About this task: I need the lines from the one containing "[00:00:00.00 to 00:00:01.00]" through the last line of the entries retyped exactly, with no pictures among them.

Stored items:
+===+
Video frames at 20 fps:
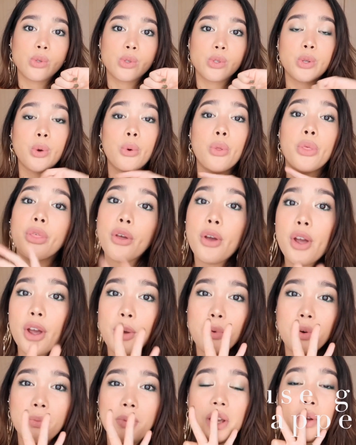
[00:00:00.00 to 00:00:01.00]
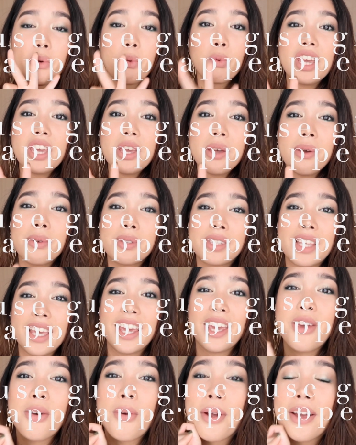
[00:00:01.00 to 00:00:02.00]
So third would be
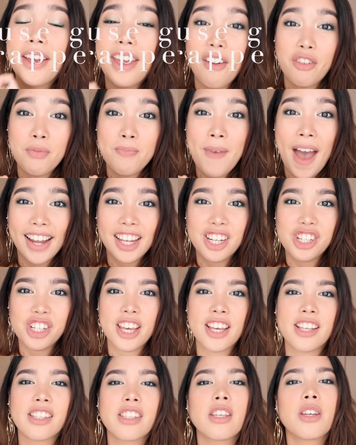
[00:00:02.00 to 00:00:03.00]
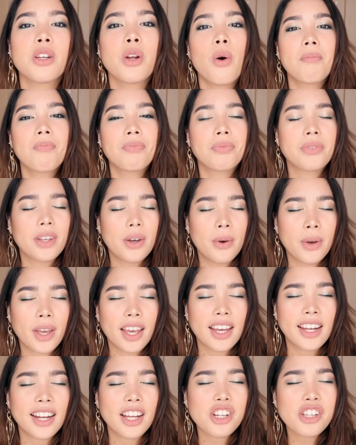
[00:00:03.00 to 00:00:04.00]
reusing your gift packaging. So, you know,
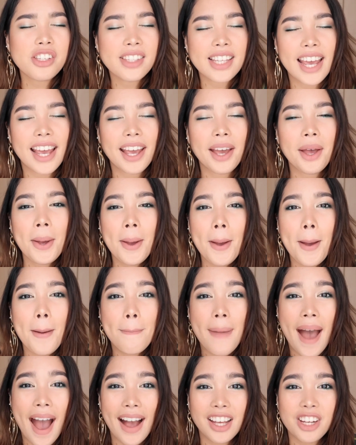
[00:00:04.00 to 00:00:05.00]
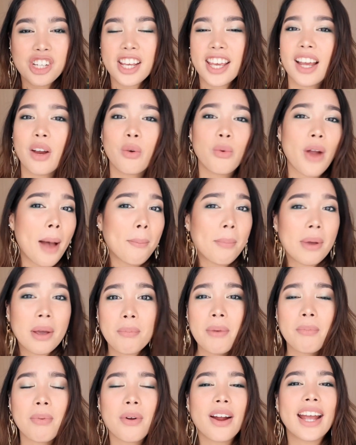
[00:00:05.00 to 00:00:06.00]
okay, can I just say, packaging, wrapping
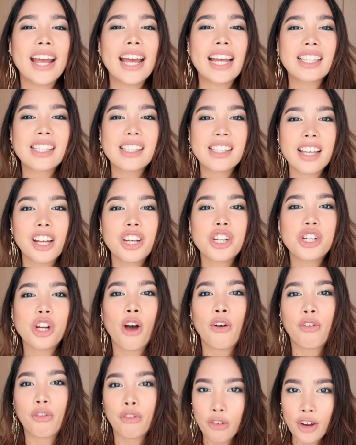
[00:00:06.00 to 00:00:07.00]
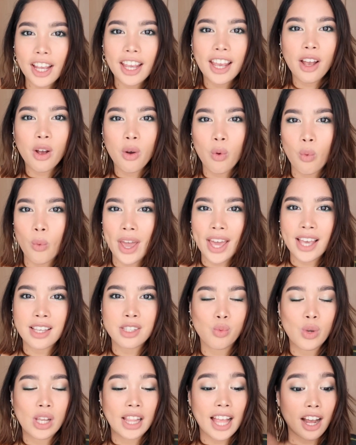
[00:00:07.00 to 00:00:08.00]
paper, it's such a freaking
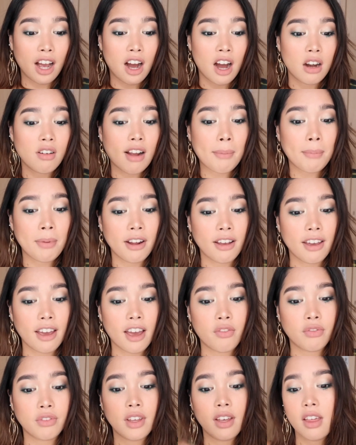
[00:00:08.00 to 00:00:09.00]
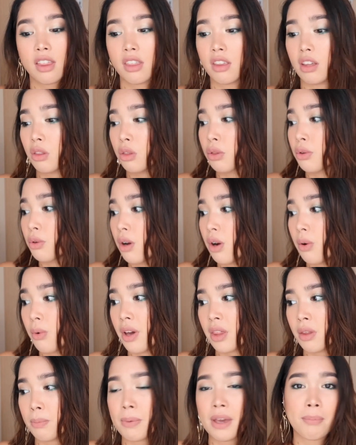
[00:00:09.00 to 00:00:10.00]
waste. We like unwrap our gift, then throw
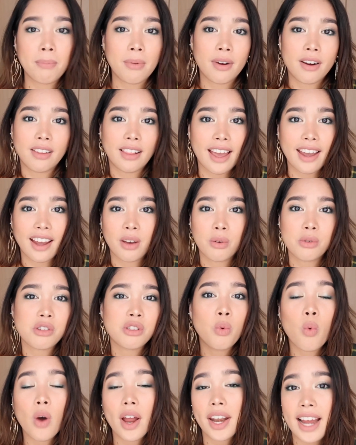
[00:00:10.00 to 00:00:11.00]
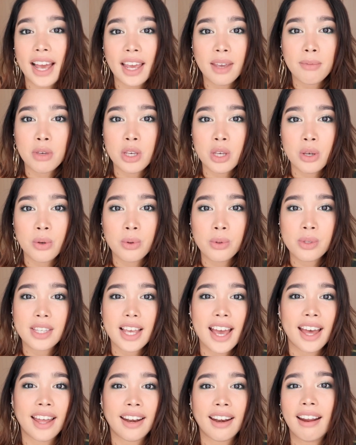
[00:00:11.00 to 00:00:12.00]
away the paper. Like, it was just a one-time use
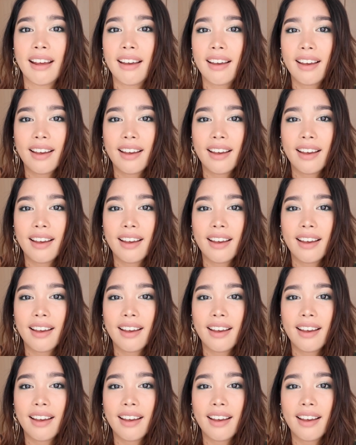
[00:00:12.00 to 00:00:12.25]
and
+===+
Result of the exercise:
[00:00:00.00 to 00:00:01.00]
[00:00:01.00 to 00:00:02.00]
So third would be
[00:00:02.00 to 00:00:03.00]
[00:00:03.00 to 00:00:04.00]
reusing your gift packaging. So, you know,
[00:00:04.00 to 00:00:05.00]
[00:00:05.00 to 00:00:06.00]
okay, can I just say, packaging, wrapping
[00:00:06.00 to 00:00:07.00]
[00:00:07.00 to 00:00:08.00]
paper, it's such a freaking
[00:00:08.00 to 00:00:09.00]
[00:00:09.00 to 00:00:10.00]
waste. We like unwrap our gift, then throw
[00:00:10.00 to 00:00:11.00]
[00:00:11.00 to 00:00:12.00]
away the paper. Like, it was just a one-time use
[00:00:12.00 to 00:00:12.25]
and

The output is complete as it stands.